=== ASSIGNMENT ===
Could you transcribe every entry below exactly, leaving out the pictures?

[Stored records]

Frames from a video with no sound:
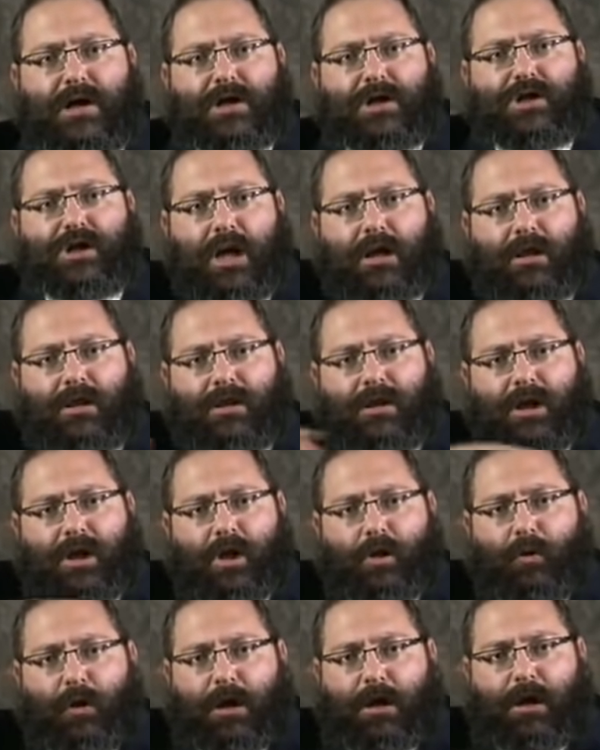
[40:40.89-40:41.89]
Suddenly
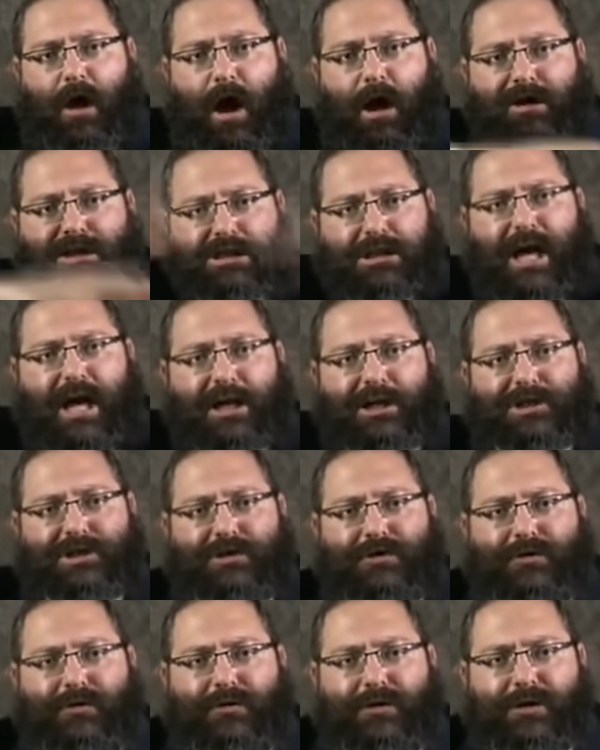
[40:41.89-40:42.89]
there were large
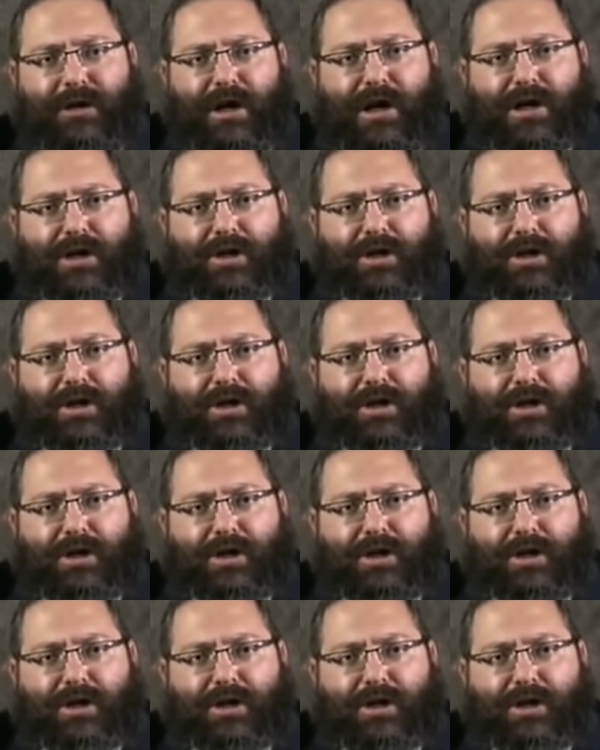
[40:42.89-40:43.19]
lectures.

=== ANSWER TO THE PROBLEM ===
Frames from a video with no sound:
[40:40.89-40:41.89]
Suddenly
[40:41.89-40:42.89]
there were large
[40:42.89-40:43.19]
lectures.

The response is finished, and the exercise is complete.